Because there aren't that many trading jobs and most of the trading jobs that do exist don't rely all that heavily on quants. That's not to say that there aren't other front office positions out there - marketing, structuring, sales, advisory, consulting to name but a few - but the ones where you're actually pulling the trigger and managing the risk yourself - those are few and getting fewer.

What about a broker, would you put that in the same category as the trading job? Please excuse me if my questions seem naive, I am trying to figure out the lay of the land here.
 
What about a broker, would you put that in the same category as the trading job? Please excuse me if my questions seem naive, I am trying to figure out the lay of the land here.

No. A broker is, for all intensive purposes, a salesman. Sales traders are all but near extinct.

How much focus should be put on mathematics and programming for these careers (I know that knowledge in both fields helps but how deep should I go)?

None.
 

Depending on the position/desk, either of these could be very relevant.

If you want to go into quant/algo, develop your own systematic trading strategies. Spend as much time as you can working on them. Try to get some profitable (legitimate) backtests. Become an expert at the following: Q/Kdb+, Matlab, Python, Bash, Linux.

Personally, all of this substantially helped me to obtain my position. It's a discretionary trading desk but they were actively seeking someone who had programming skills. I think on the buy-side there is a trend to bring in more quant-oriented people.
 
Alex Krause, Where did you learn kdb? Not many people learn kdb until they are actually in a bank/hedge fund due to the cost of actually using it (other than the play licence).
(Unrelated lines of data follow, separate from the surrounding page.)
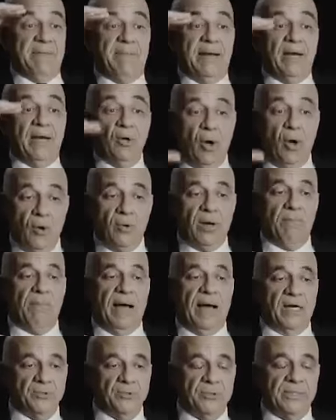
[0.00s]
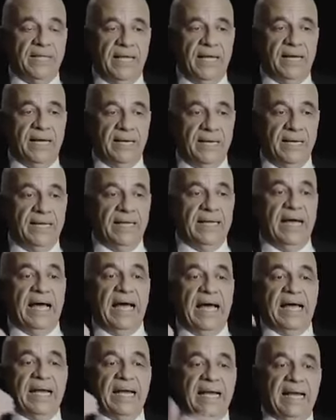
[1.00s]
Mas logo abaixo dela,
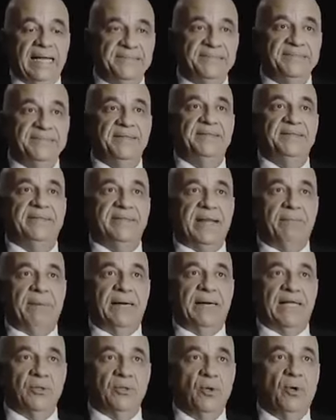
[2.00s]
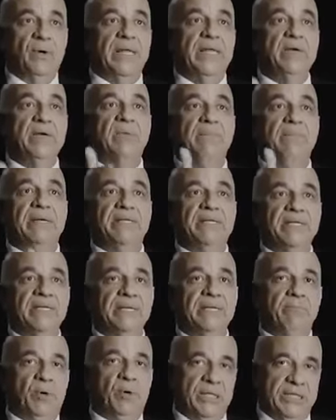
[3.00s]
a classe trabalhadora, em uma
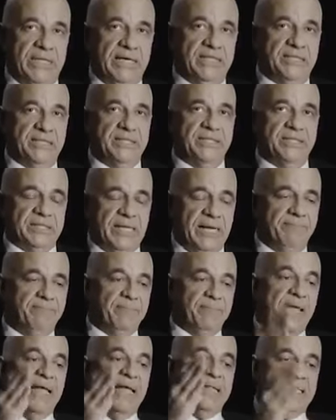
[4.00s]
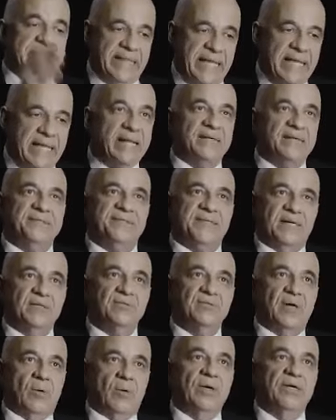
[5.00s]
medida importante, né, tem
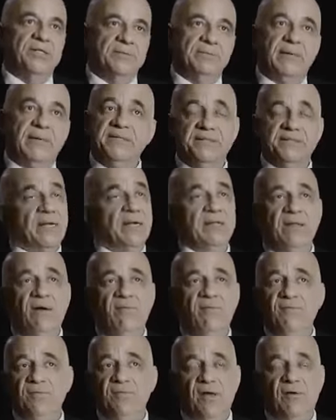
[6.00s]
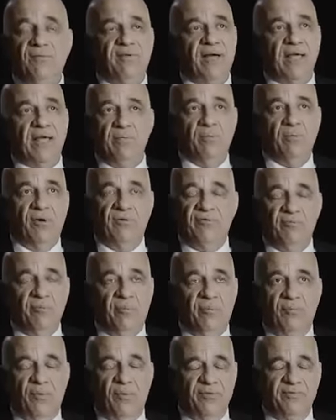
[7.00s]
acesso a conhecimento, senão ela não, não vai mov,
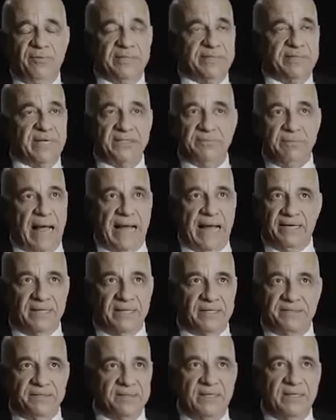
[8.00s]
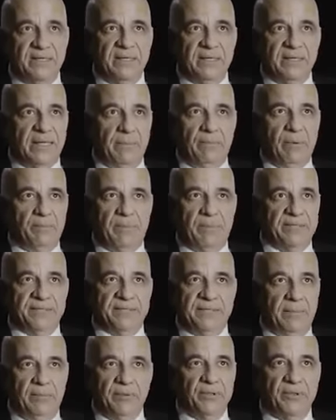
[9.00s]
movimentar as máquinas. É, por, por
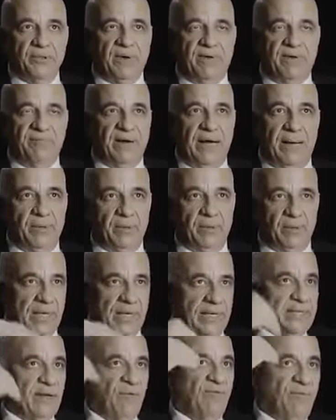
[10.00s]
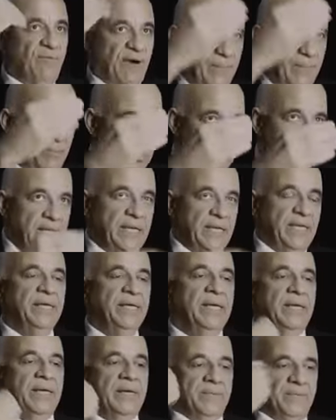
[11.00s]
exemplo, de uma fábrica, ela não vai poder,
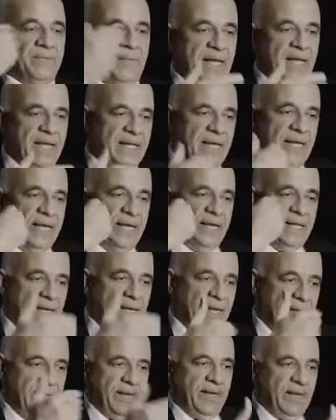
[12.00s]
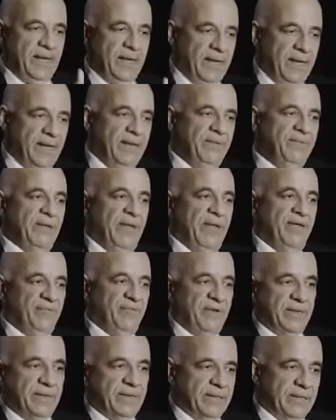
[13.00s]
né, é, é, é
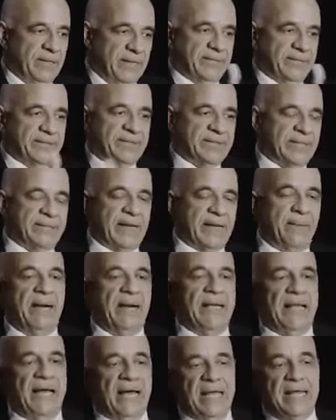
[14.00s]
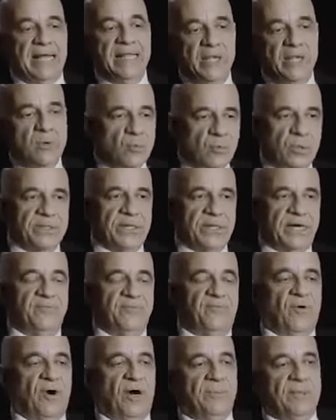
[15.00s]
enfim, é trabalhar em nenhuma das
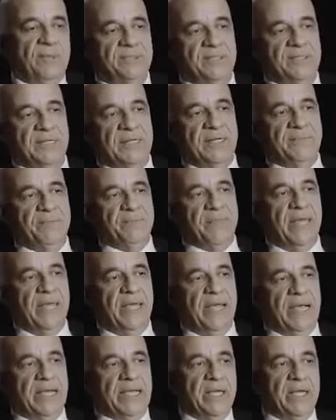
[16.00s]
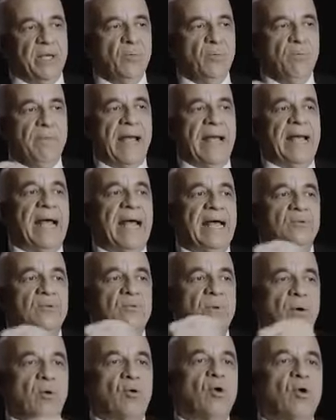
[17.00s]
formas é, que um
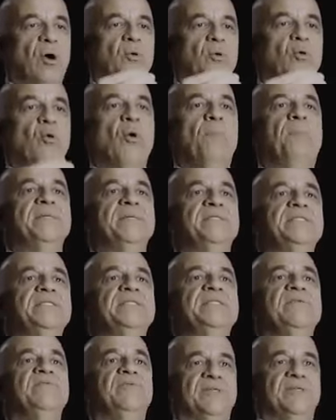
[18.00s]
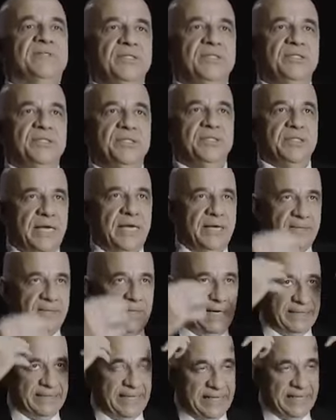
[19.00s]
mercado econômico competitivo exige. Né?
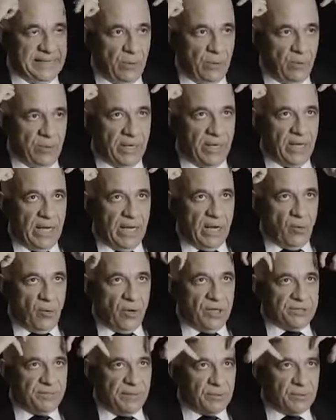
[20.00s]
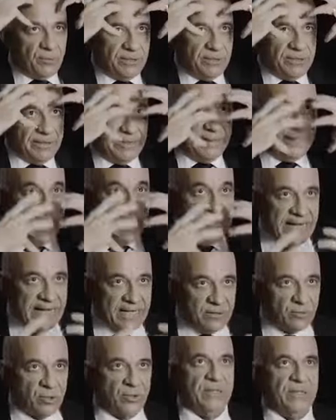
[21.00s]
Então ela tem que ter o quê? Conhecimento
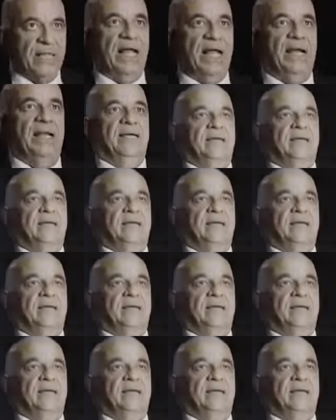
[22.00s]
dentro dela.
I am currently working as a kdb+ developer in a hdge fund in NY. It's probably the main reason they wanted me.

I only have an undergrad right now so I am applying to a few MFE's (Baruch my top choice of course) , in the hope of moving from a "developer on a quant team" position to a "quant/trader on a quant team" position.

But I would definately echo your point, coding (and coding well) is SO important. It's the common reason so many people (in my firm anyway) get turned away.
 
Depending on the position/desk, either of these could be very relevant.
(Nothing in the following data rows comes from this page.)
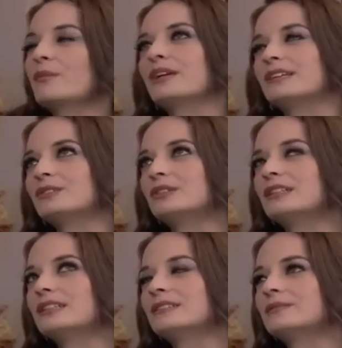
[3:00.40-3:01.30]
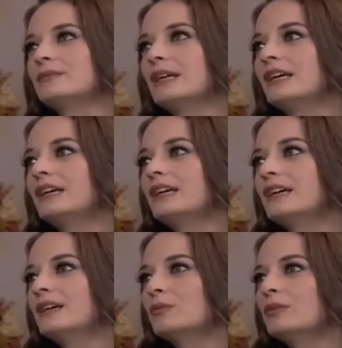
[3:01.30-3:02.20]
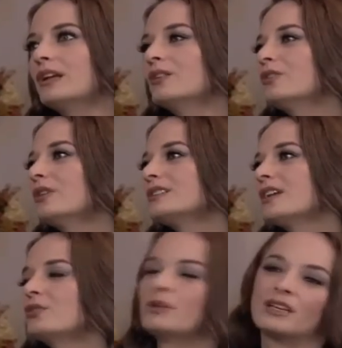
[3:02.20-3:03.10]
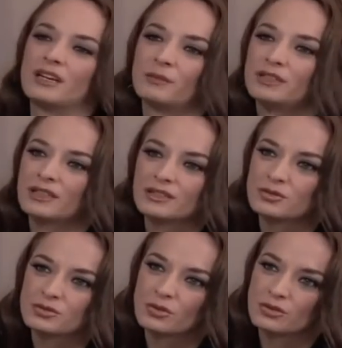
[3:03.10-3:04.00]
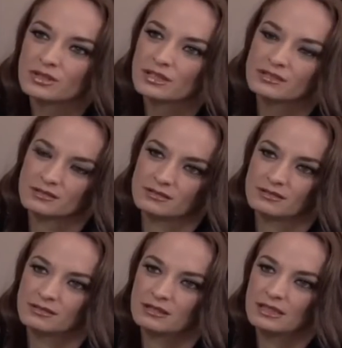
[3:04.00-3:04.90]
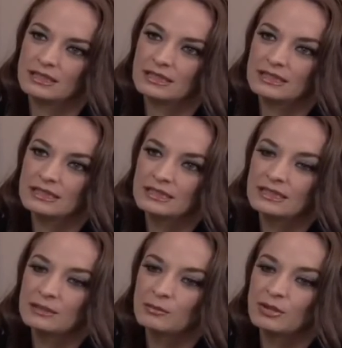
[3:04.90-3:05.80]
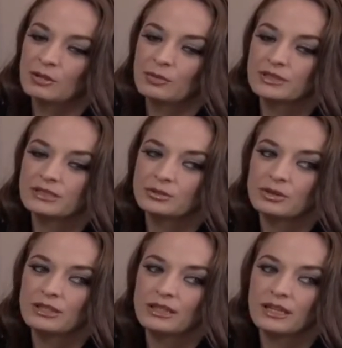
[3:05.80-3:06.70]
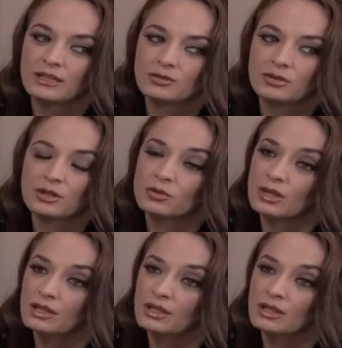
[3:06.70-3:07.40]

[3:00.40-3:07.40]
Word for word: A ver, mira, no es que yo me quiera meter en sus cosas. Pero pues si tú le dieras una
gradaplicant asked whether a broker would be put that in the same category.

If this is a route he is is considering pursuing (whether Institutional, or Retail/FA) quantitative skills are not directly (and often not even indirectly) relevant and can be perceived to be a hinderance in a relationship-based business.
 
gradaplicant asked whether a broker would be put that in the same category.

If this is a route he is is considering pursuing (whether Institutional, or Retail/FA) quantitative skills are not directly (and often not even indirectly) relevant and can be perceived to be a hinderance in a relationship-based business.

Thank you for you answers. What sort of jobs are there in the front office where mathematical/analytical skills are considered to be an upside?